Exercise:
Please set out each line below exactly as it stands, without the images.
○ ○ ○
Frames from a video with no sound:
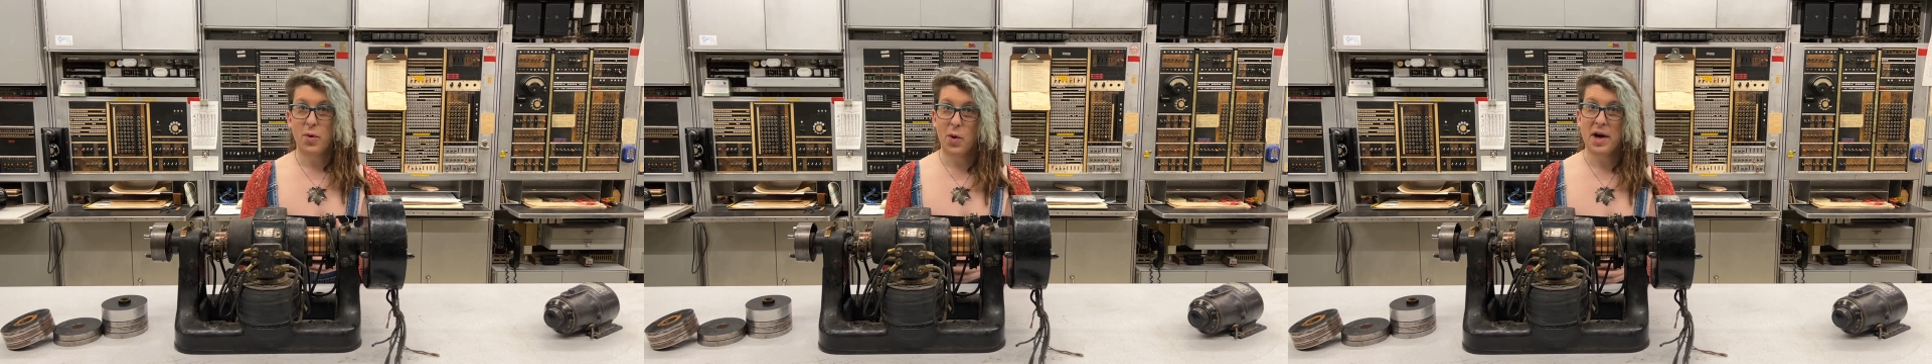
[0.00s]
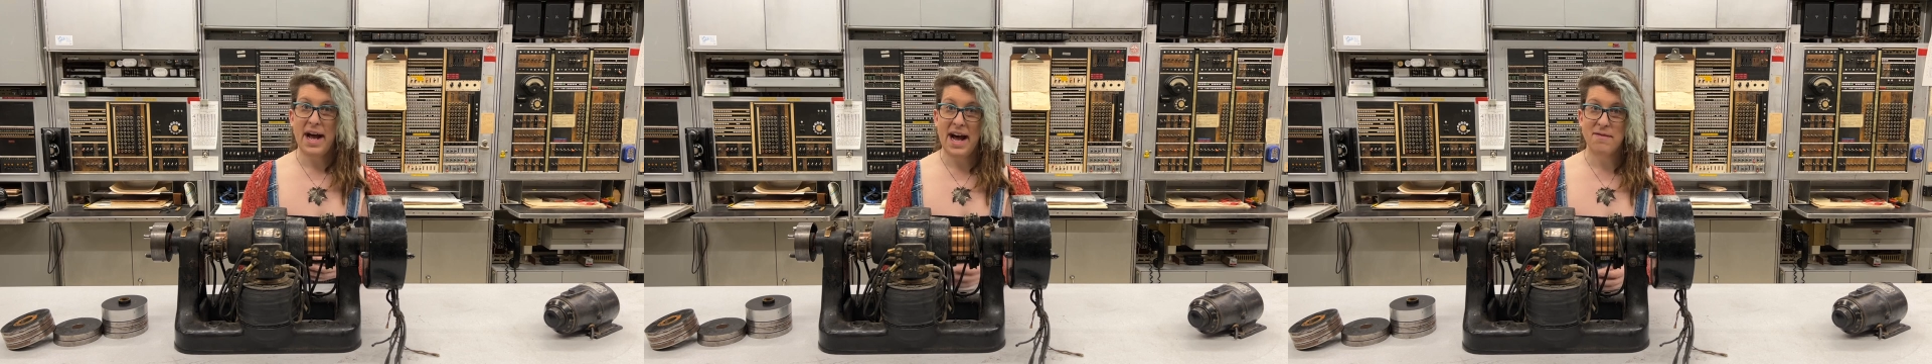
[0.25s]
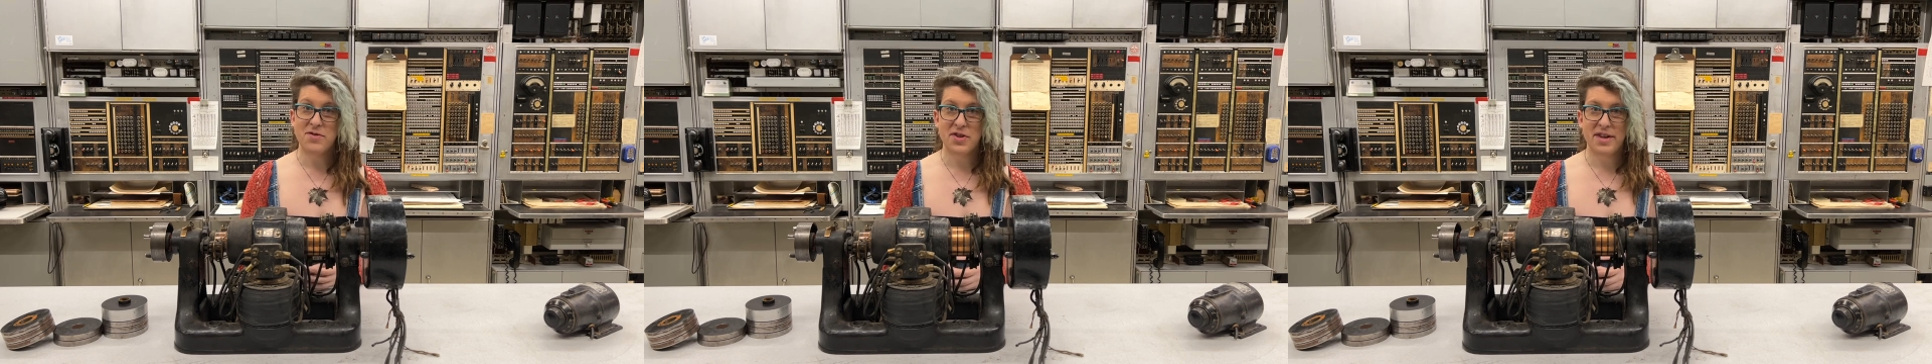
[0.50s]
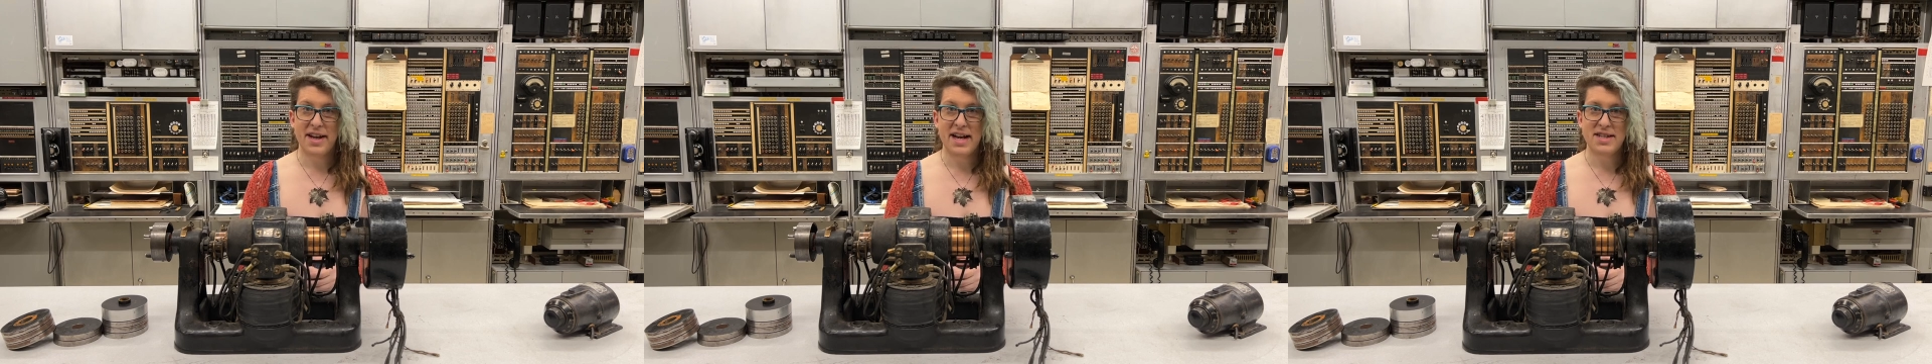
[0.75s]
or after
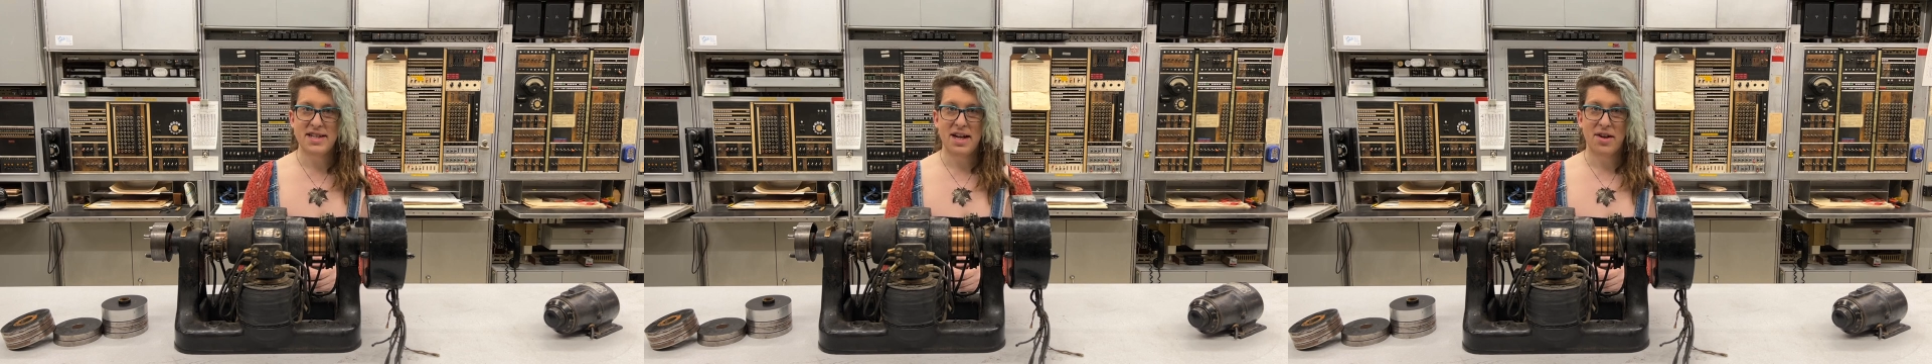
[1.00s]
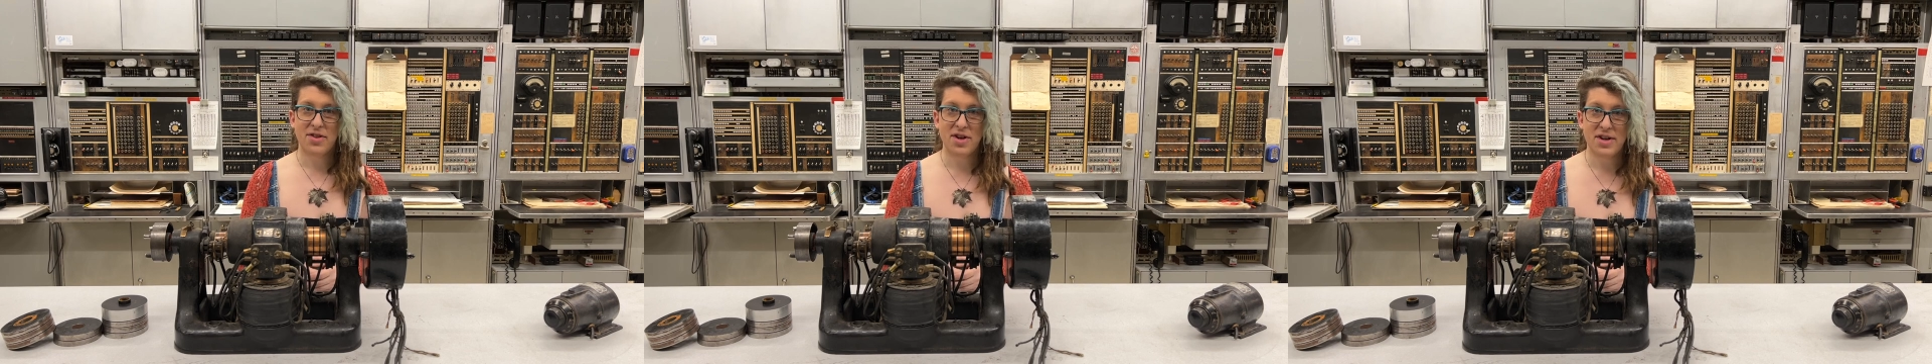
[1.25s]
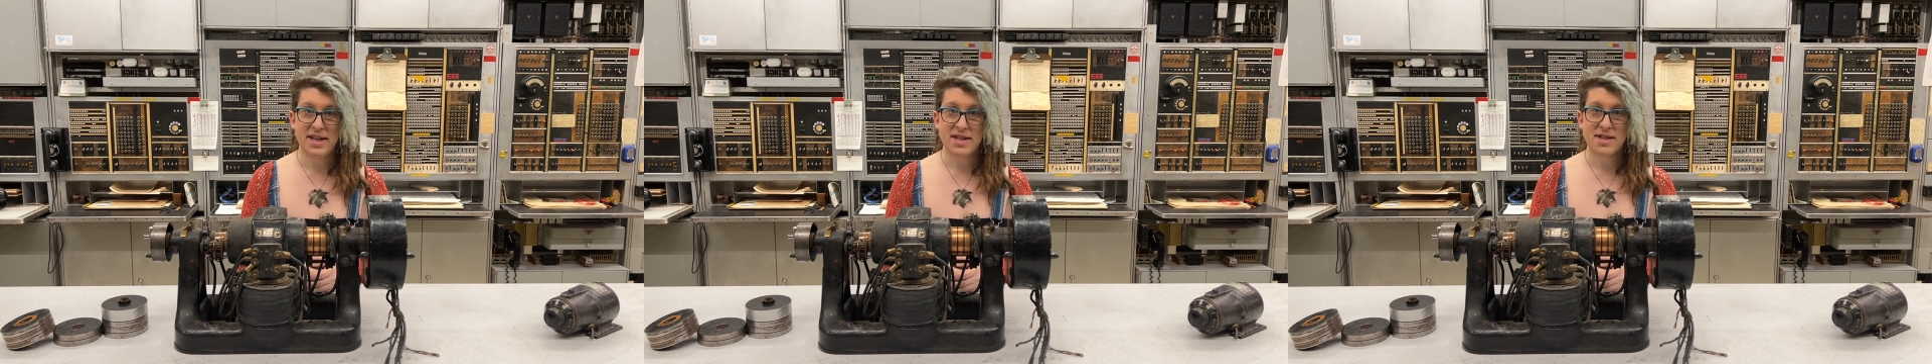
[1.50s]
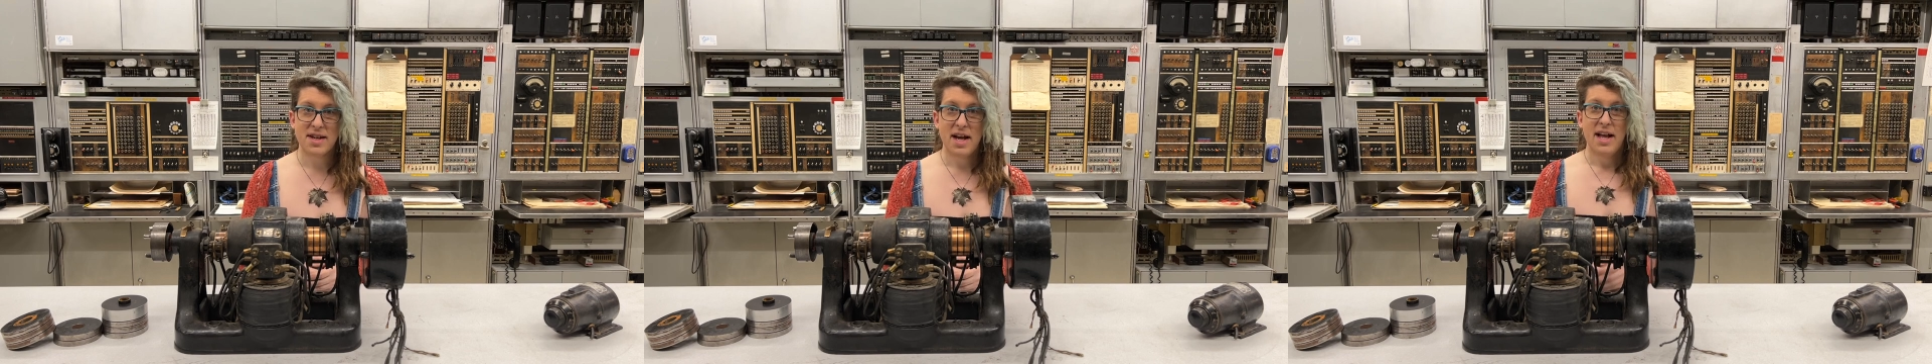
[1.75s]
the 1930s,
○ ○ ○
Answer to this problem:
Frames from a video with no sound:
[0.00s]
[0.25s]
[0.50s]
[0.75s]
or after
[1.00s]
[1.25s]
[1.50s]
[1.75s]
the 1930s,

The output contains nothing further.